Is this a modified AR? You pull the bolt back yourself or something to eject the case? You got me curious.

I had a Ruger Mini 14 and thought about modifying it somehow to disable the gas port and then just manually cycle the bolt to eject/re-chamber the next round. Some sort of a switch so you could go back and forth between semi-auto/manual mode. This was way before the internet is what it is today so I haven't actually went searching for info either...

Reply to
Leon Fisk

The 14 is easy to convert. Basically you add a needle valve to the front of the gas block. It allows you to dial down or shut off the gas flow. I did it with mine (before it fell overboard) to tame the action.
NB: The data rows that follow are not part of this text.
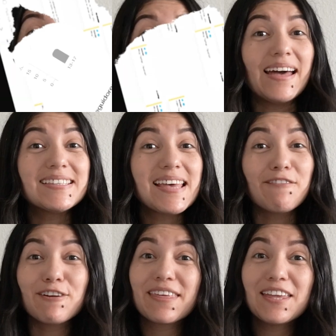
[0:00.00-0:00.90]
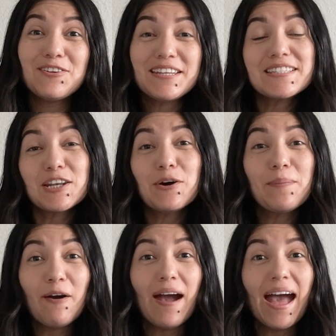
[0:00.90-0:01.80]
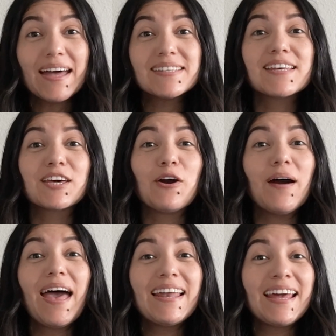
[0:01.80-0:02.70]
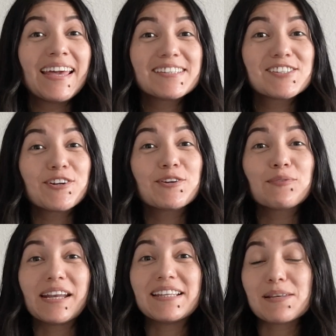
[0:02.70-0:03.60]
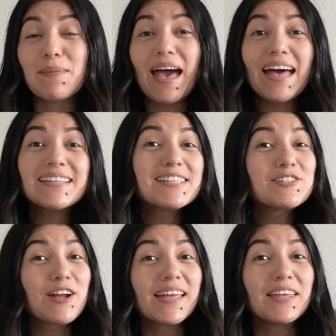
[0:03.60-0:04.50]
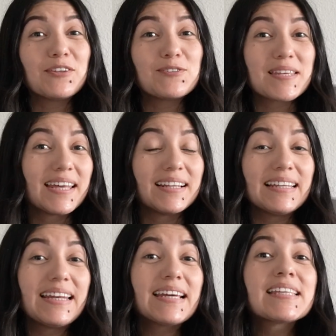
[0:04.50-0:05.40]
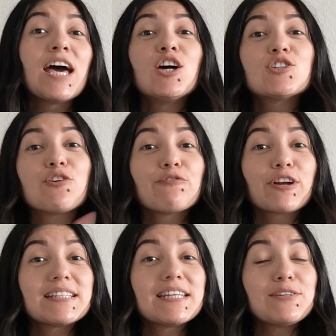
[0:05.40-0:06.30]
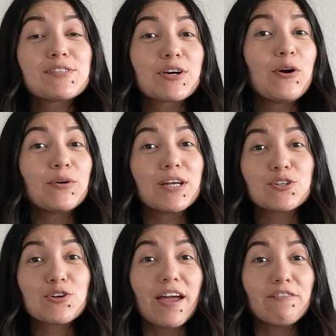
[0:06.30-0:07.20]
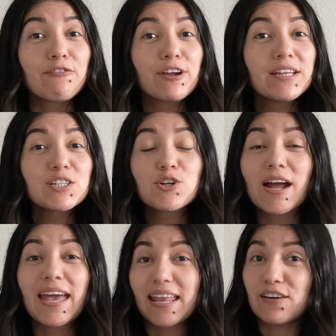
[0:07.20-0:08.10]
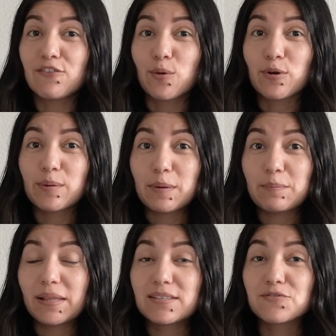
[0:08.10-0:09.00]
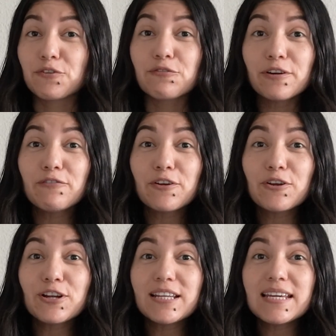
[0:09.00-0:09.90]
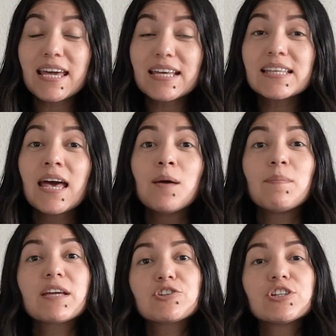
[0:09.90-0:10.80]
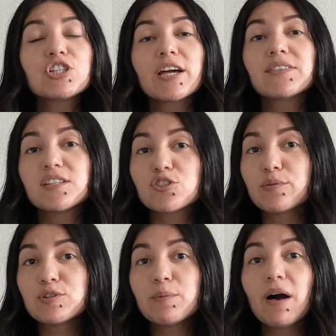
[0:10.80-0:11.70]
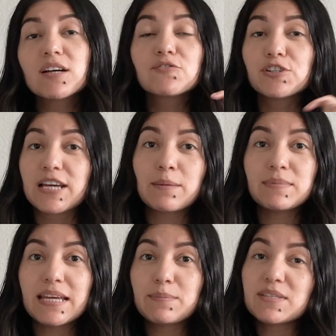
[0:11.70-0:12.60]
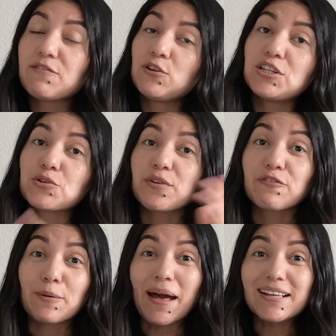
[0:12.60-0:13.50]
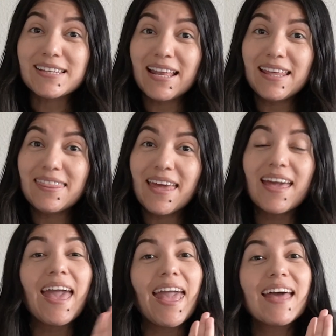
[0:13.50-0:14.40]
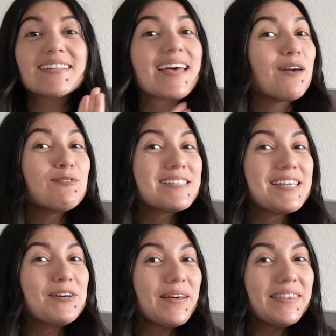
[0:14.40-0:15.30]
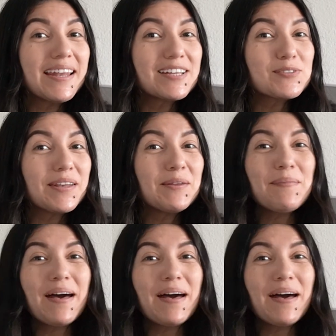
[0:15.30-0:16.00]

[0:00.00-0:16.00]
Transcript: And that's everything you need to know about ads. Go ahead and get started running some ads and tracking those analytics. Don't forget to use the code TRYFREE to try any of our premium plans for free for 30 days. Make sure to check the description box for timestamps if you need to refer back to anything. And I will see you in the next one.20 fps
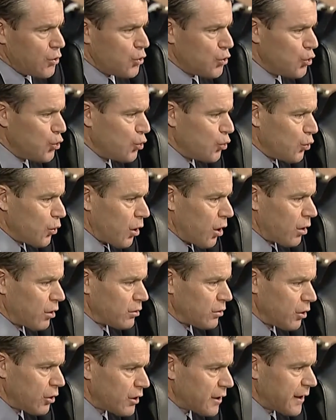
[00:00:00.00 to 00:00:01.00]
who are
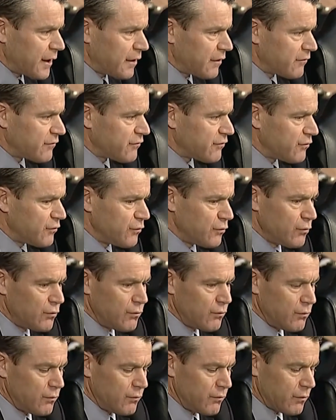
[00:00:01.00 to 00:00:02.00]
looking
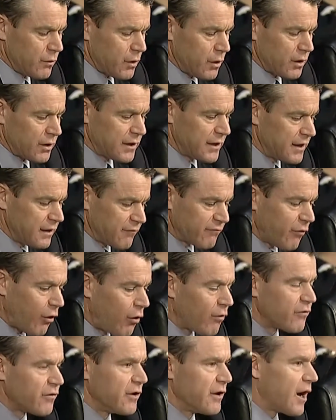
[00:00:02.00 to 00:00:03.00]
to get
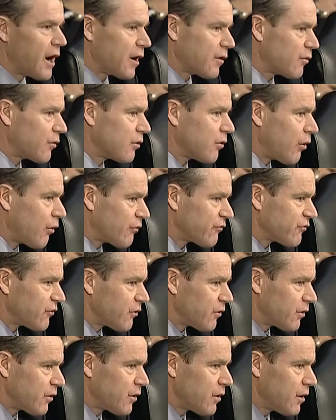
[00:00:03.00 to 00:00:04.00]
involved in
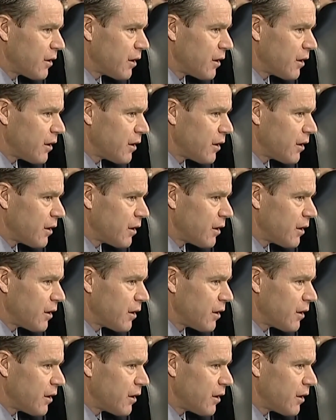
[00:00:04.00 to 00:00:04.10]
aquacultureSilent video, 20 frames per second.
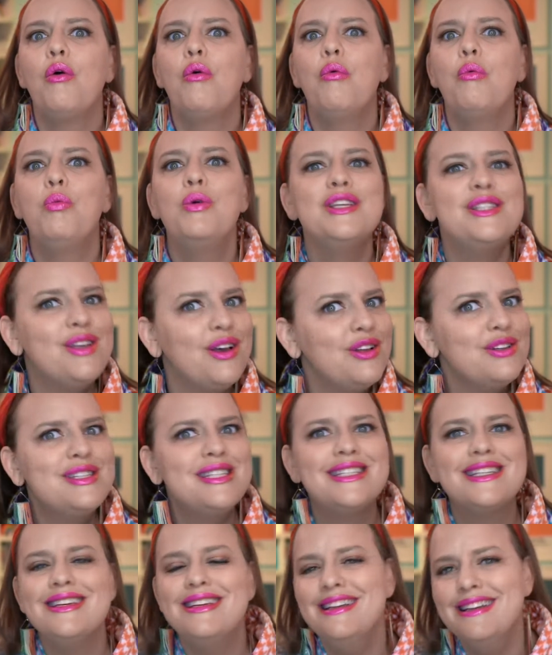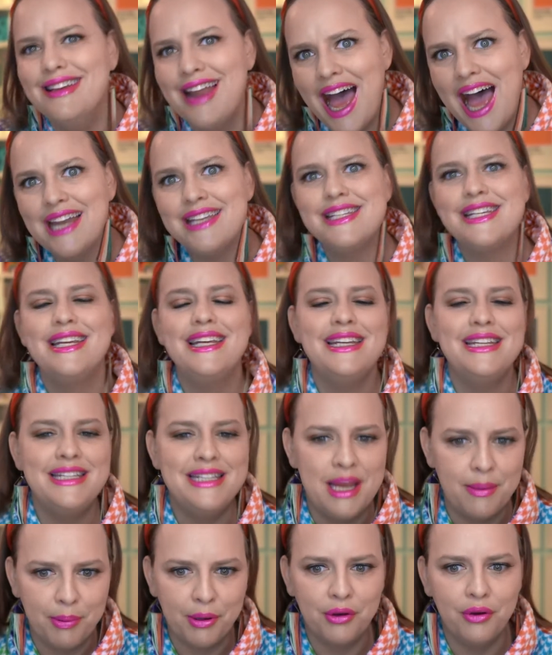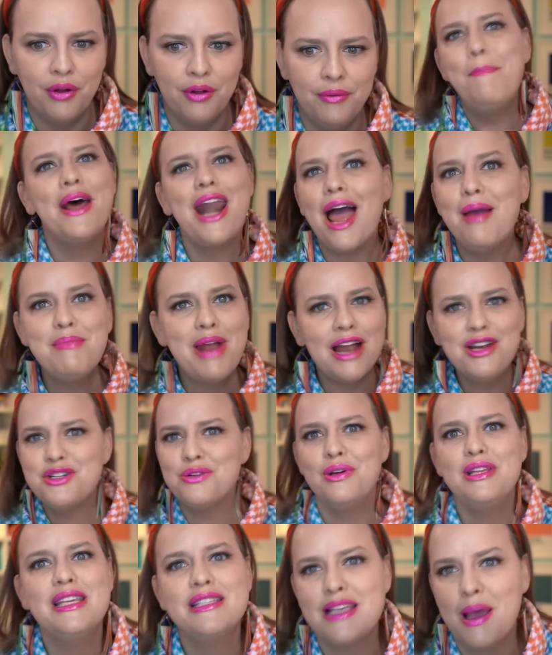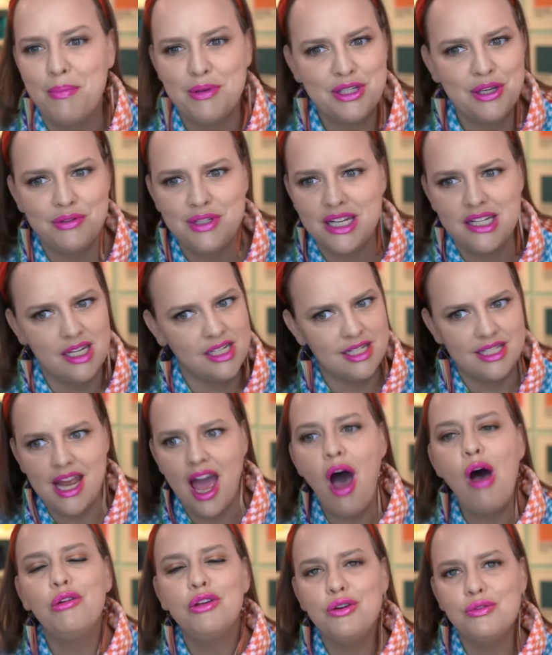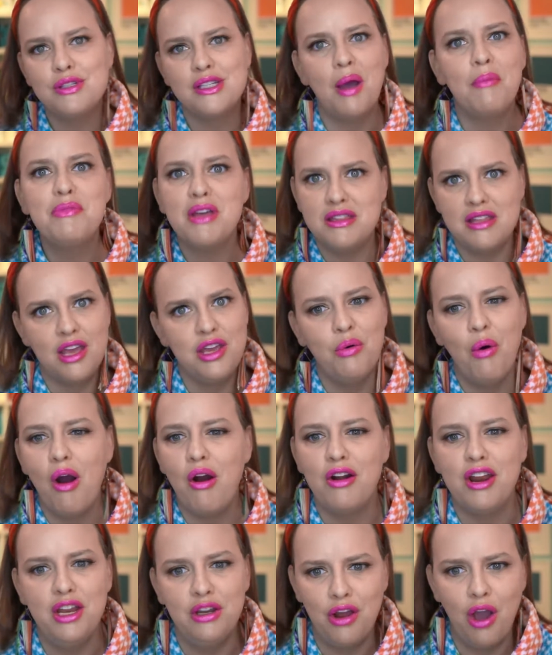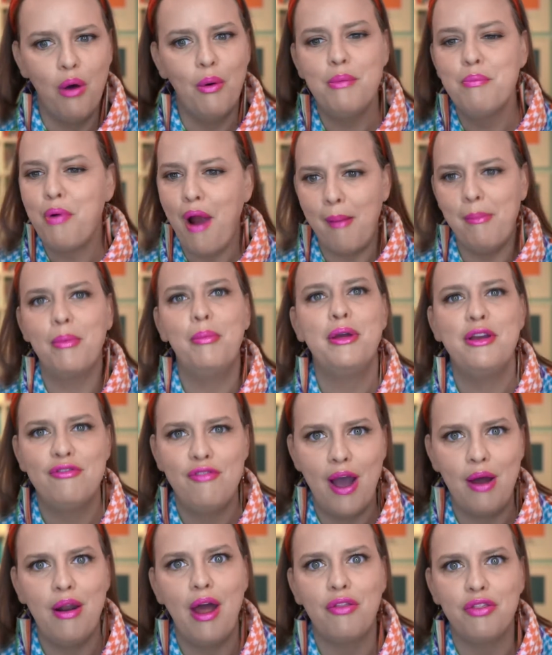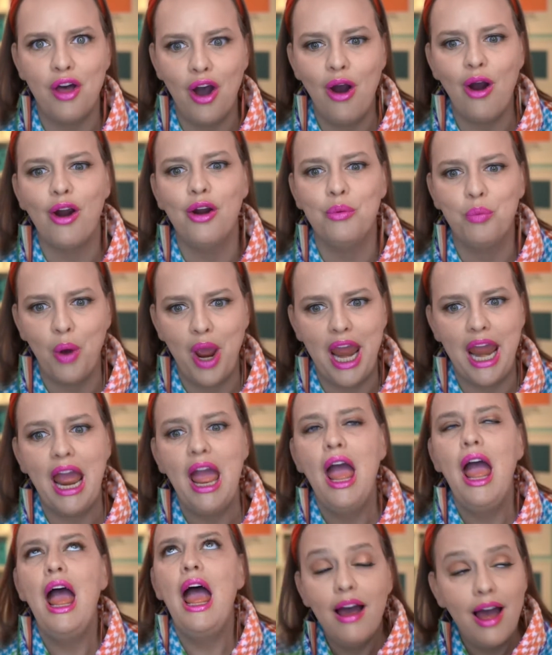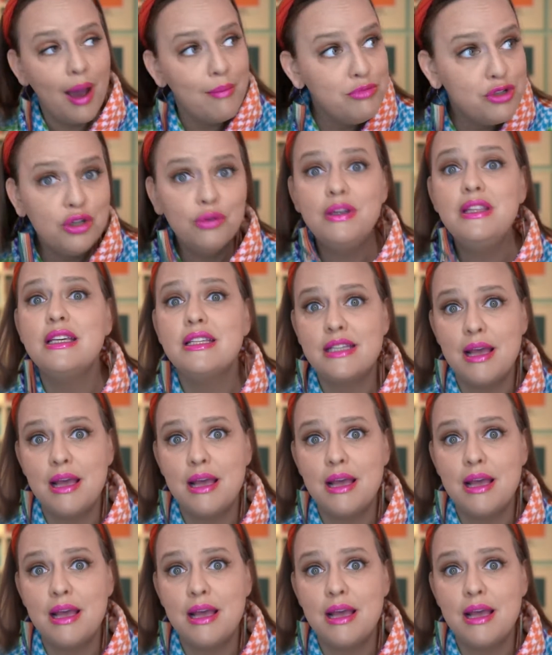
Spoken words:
Results not Typical. But I'm not doing this episode today to tell you something that you already know and probably found out the hard way. I'm doing thisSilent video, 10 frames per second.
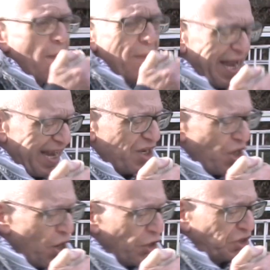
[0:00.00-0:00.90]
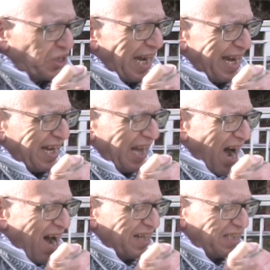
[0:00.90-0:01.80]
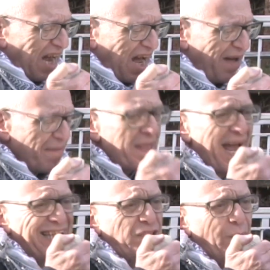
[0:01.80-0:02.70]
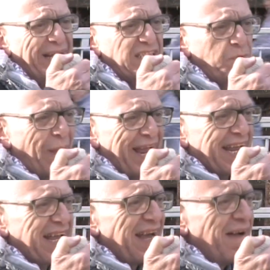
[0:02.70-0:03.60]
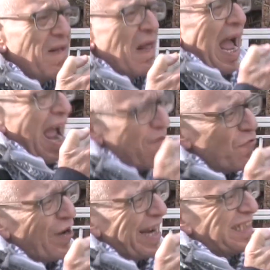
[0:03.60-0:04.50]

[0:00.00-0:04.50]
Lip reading: being used in Gaza as we speak. Every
Folks at the range didn't like getting hit with brass 6 lanes away...

The AR can be modded the same way, or for most folks they just remove the gas tube and block the port or use a blank barrel.

I never understood the conversion to single simply because you could start with a good bolt gun and get better results with less work. But everyone has different tastes.

Reply to
Steve W.

Agreed, my 14 chucked out rounds aggressively to say the least. Did you follow some instructions or just wing it on your own?

Thanks for the info Steve. My mistake was I should have started with a good bolt action :) I've read the reviews/comments nowadays off the web and would never have gotten one back then had I known they were so temperamental accuracy wise... Mine was an early model, 1976 Centennial if I remember correctly.